"We like restaurants."
Translation:Wir mögen Restaurants.
I peeked "resturants" and said it's German version was "restaurante" not "restaurants".
Why not "restuarante"?
There are a lot of endings for plural nouns in German. You can find them here with great explanations:
Restaurant is not a German word. That being said, what you are looking for in the link is point 7...
"7. -S ending: Many foreign words get an -s ending in German to form the plural."
Also, here is a list of possible spellings of "Restaurant" depending on case and quantityÖ
Hope that helps!
You can say it either way:
- Wir mögen Restaurants. == We like restaurants.
- Restaurants mögen wir. == Restaurants, we like.

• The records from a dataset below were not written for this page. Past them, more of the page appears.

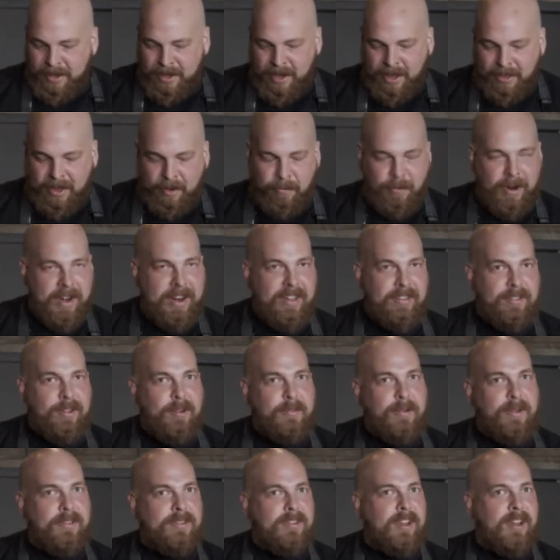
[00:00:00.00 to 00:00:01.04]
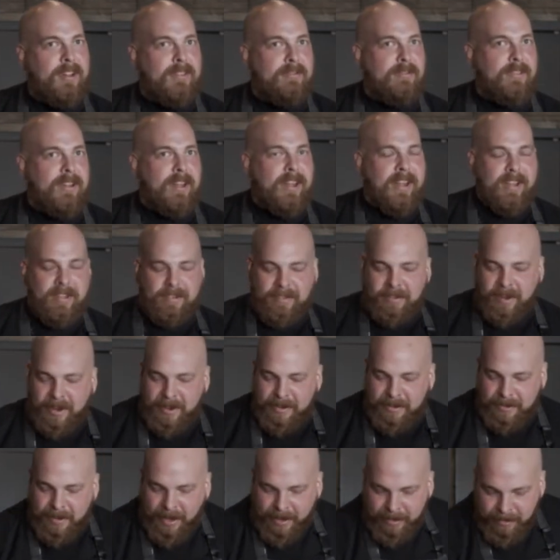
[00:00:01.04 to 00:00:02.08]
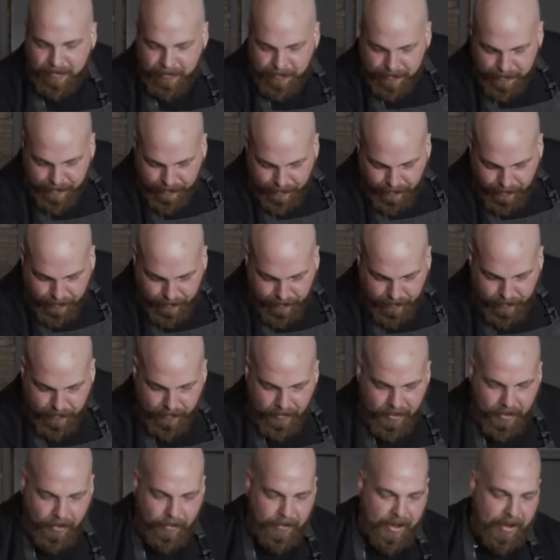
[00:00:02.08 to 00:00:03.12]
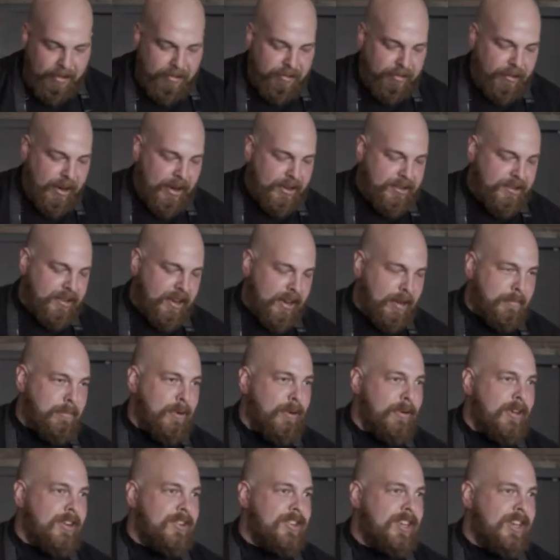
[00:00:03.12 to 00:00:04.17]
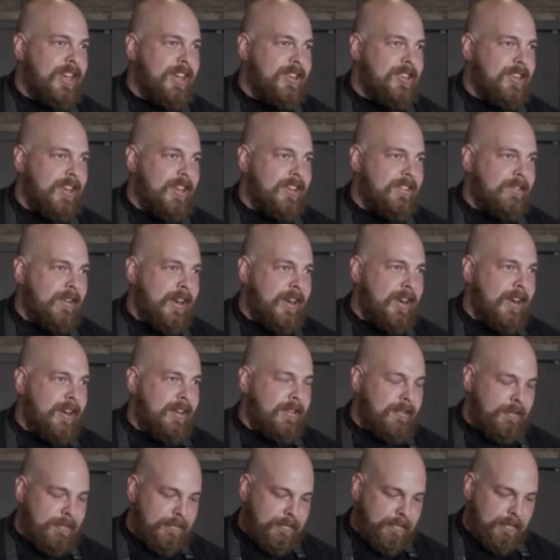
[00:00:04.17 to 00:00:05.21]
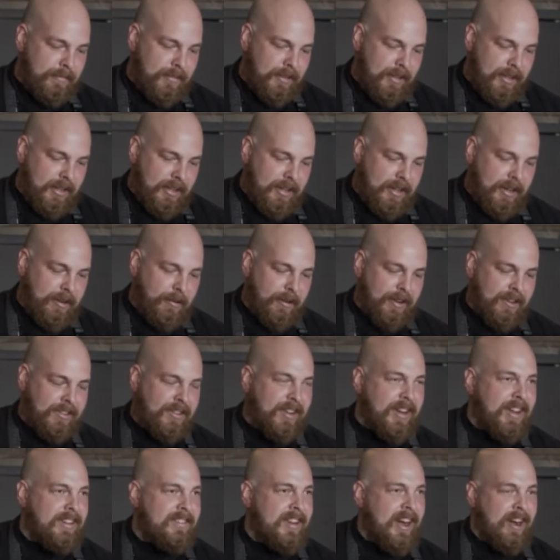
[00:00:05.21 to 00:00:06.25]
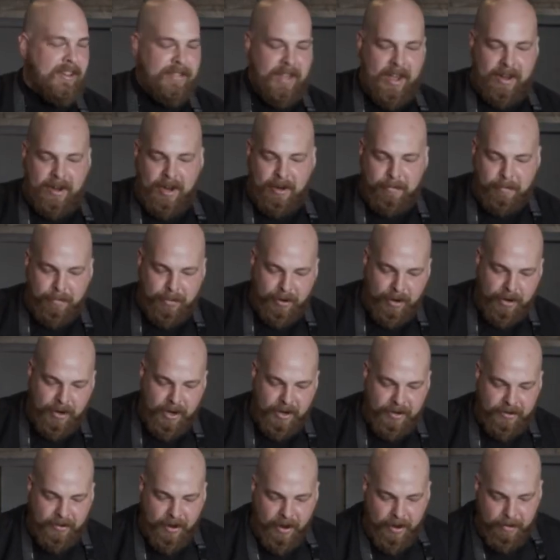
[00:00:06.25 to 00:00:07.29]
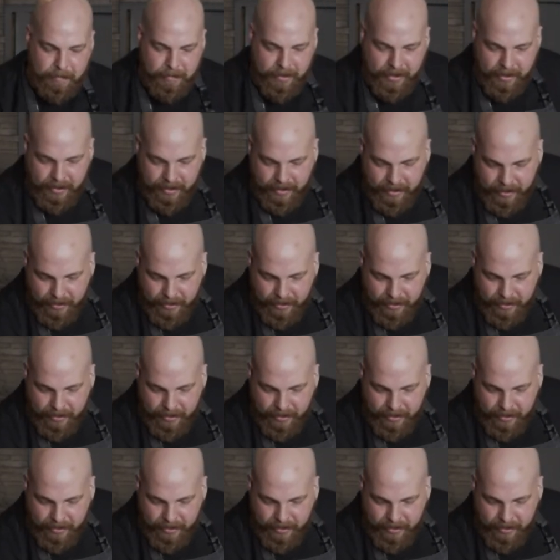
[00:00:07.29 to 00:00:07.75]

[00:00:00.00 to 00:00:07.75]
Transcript: And then when it's almost all said and done, we have fresh Bocconcini cheese right here. We're just going to tear that up, put it on top.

Granted, one will rarely, if ever, encounter the second form in English. (Yoda doesn't count, thank you very much.) But, still, grammatically correct it is.

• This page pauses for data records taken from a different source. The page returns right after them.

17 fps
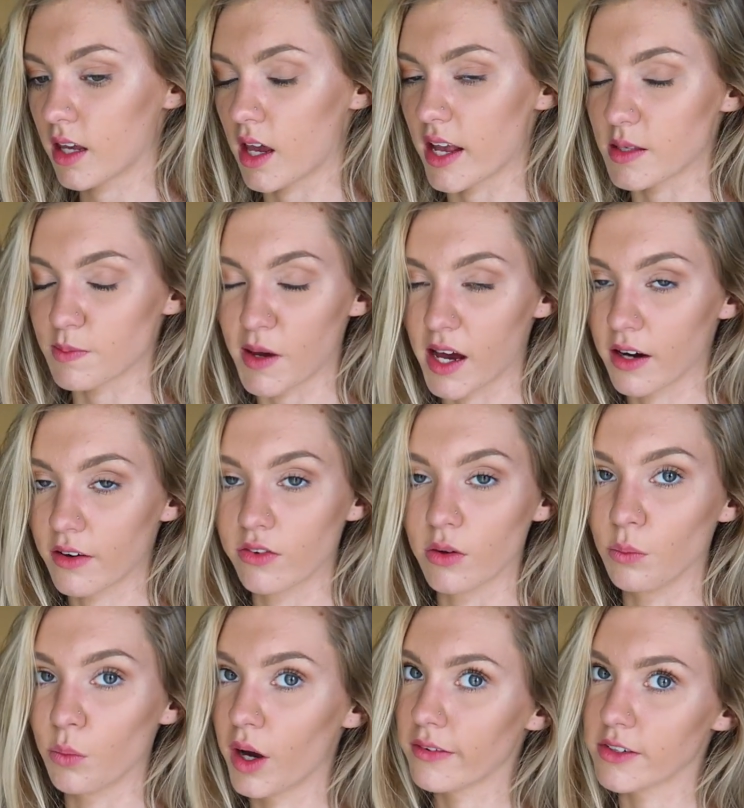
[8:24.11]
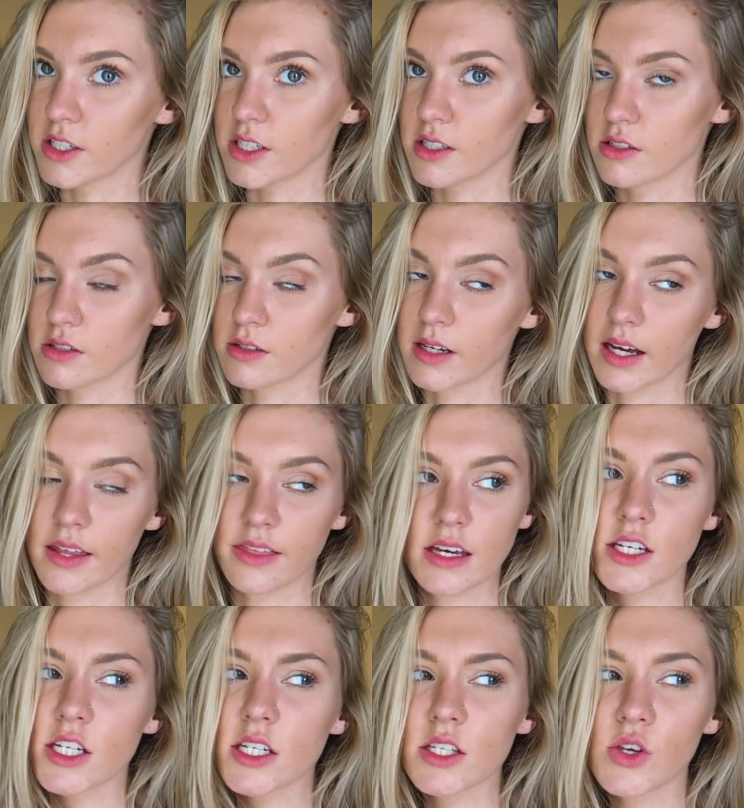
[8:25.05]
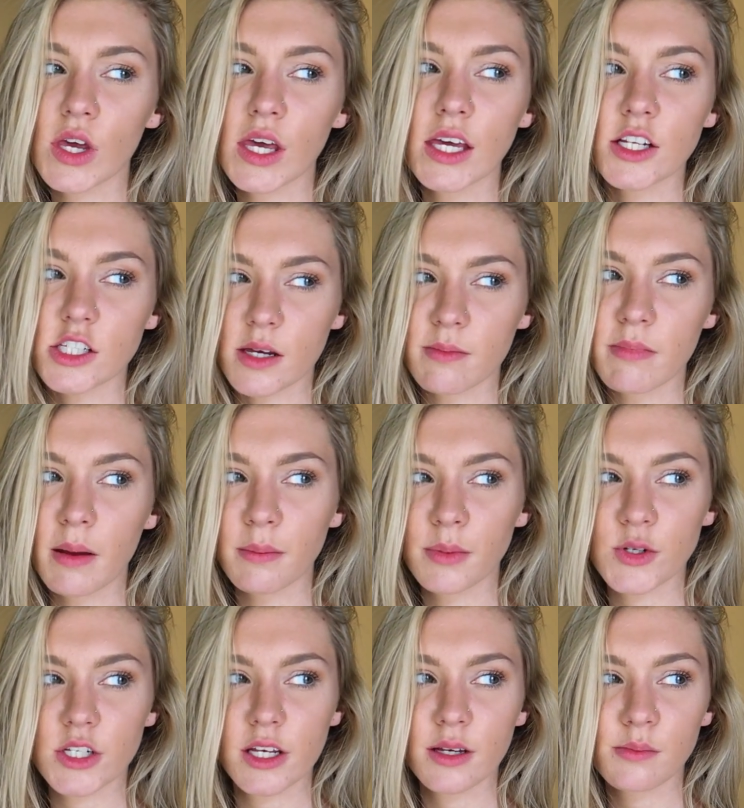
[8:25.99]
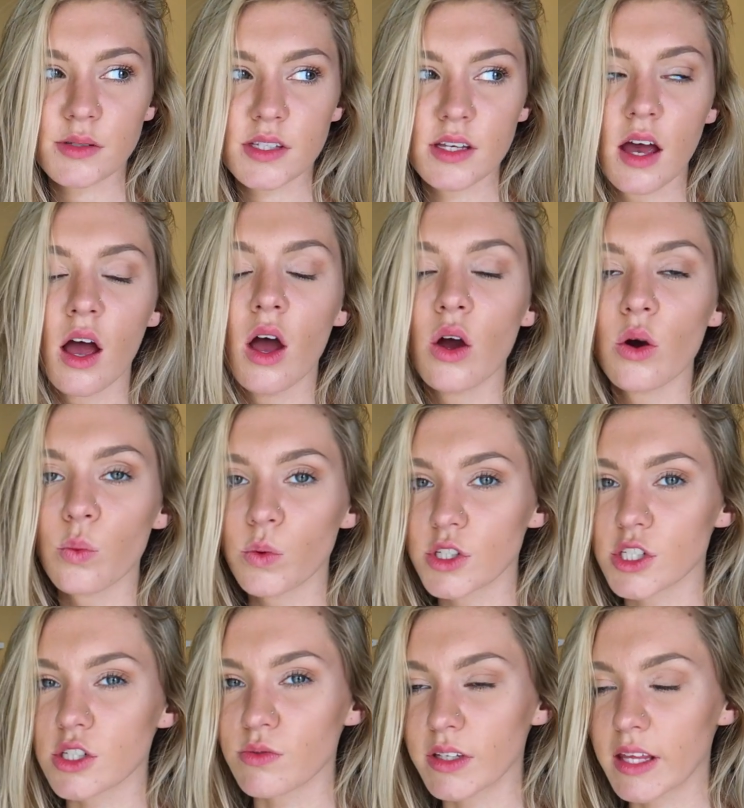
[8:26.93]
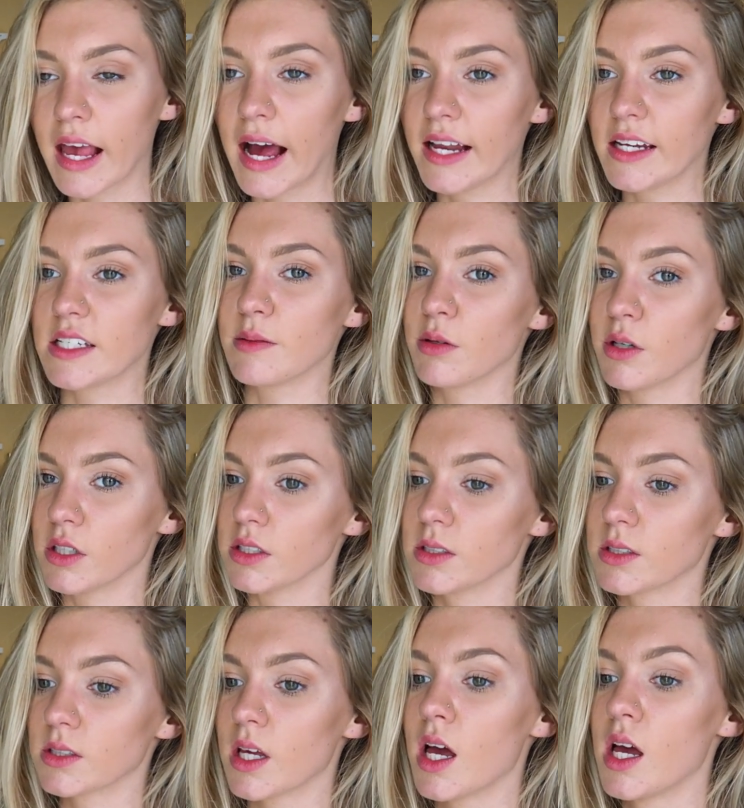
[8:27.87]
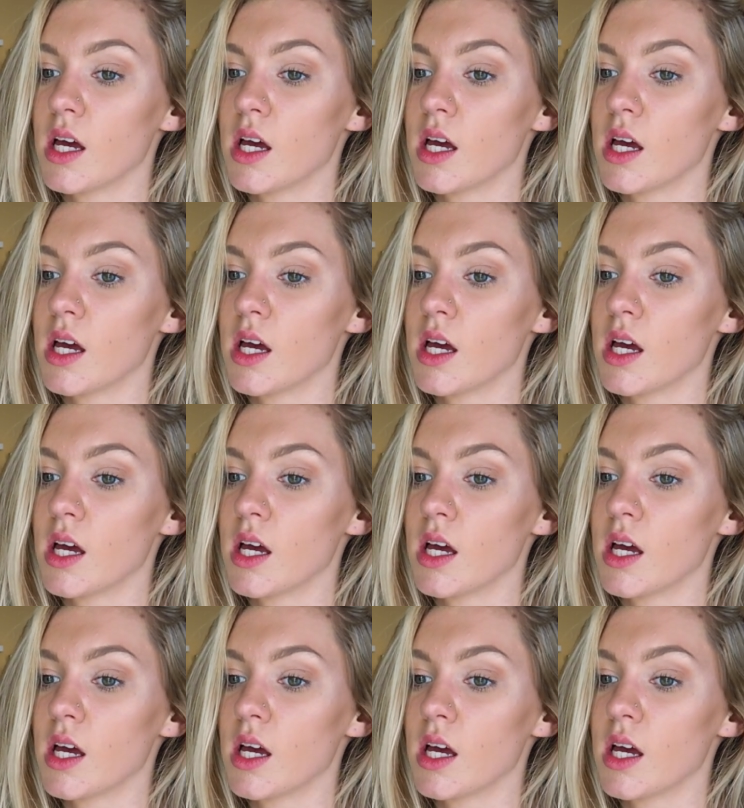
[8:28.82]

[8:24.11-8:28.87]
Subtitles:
gets back from whatever she's doing, I think she's looking at gym memberships, which is really handy because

weird. I put Wir mögen Restaurants but Duo changed it to: Uns gefallen Restaurants. Is that also an answer?
Yes, it is. But I wonder why "Wir mögen Restaurants." is not accepted.

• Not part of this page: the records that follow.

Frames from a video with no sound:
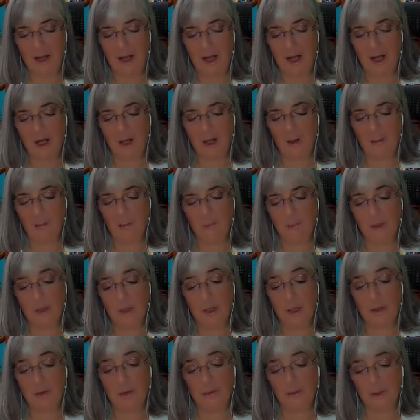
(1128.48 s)
They
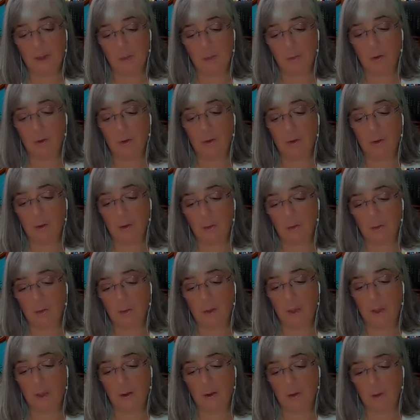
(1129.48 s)
can seem aloof.
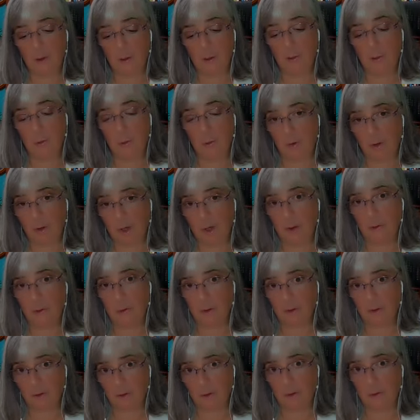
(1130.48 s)
Again, aloof and proud were
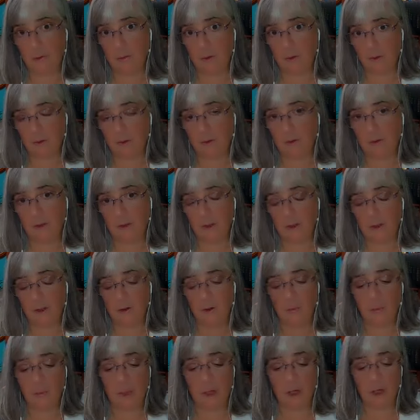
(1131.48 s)
the 2 words that
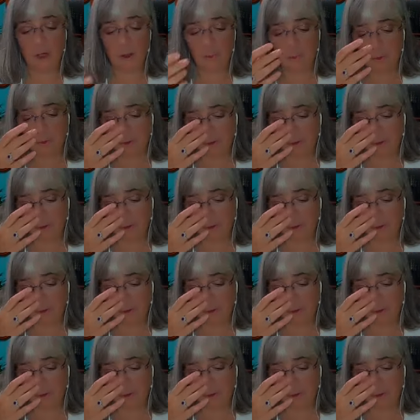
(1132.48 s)
Dr. Bach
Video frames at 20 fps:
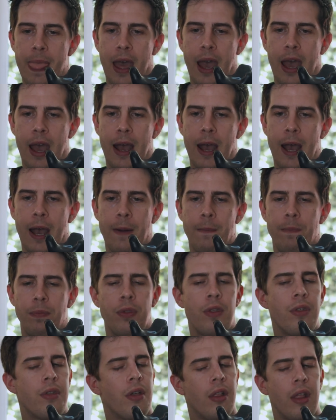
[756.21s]

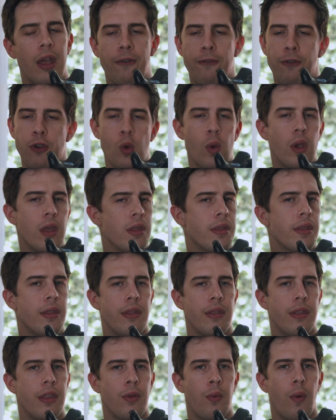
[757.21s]
There's only a few
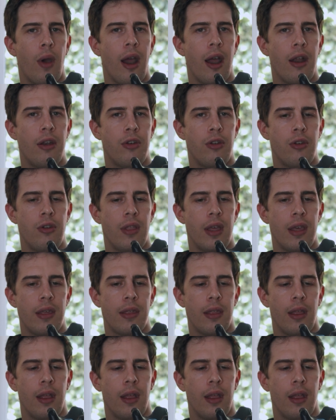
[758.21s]
instances where I do this.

"Uns gefallen Restaurants." has a similar structure to "Us amuse restaurants." The German version "Uns gefallen Restaurants." is often in use and a normal sentence, while in my opion "us amuse ..." is not common in use.
One should consider "Uns gefallen Restaurants" to be more akin to "Restaurants are pleasing to us." The "to" should be included to indicate the Dativ aspect (otherwise, "us" is wrong, as that is the third-person plural as an object).
Difference between mögen and wollen? My theory is that mögen is for objects, whereas wollen is for verbs, but is this correct?
Wollen means "want". Not quite the same. You can want something without liking it (self-discipline, going home, etc.). And you can like something, but not actually want it.
But it is true that usually we want what we like and like what we want.
möge is the singular, first-person conjugation of mögen. Wir is plural, first-person, and the conjugation of any verb for plural first-person is the same as for plural third-person, and in the present tense, that is the infinitive. (NB: the formal, second-person conjugation is also the same as the plural third-person.)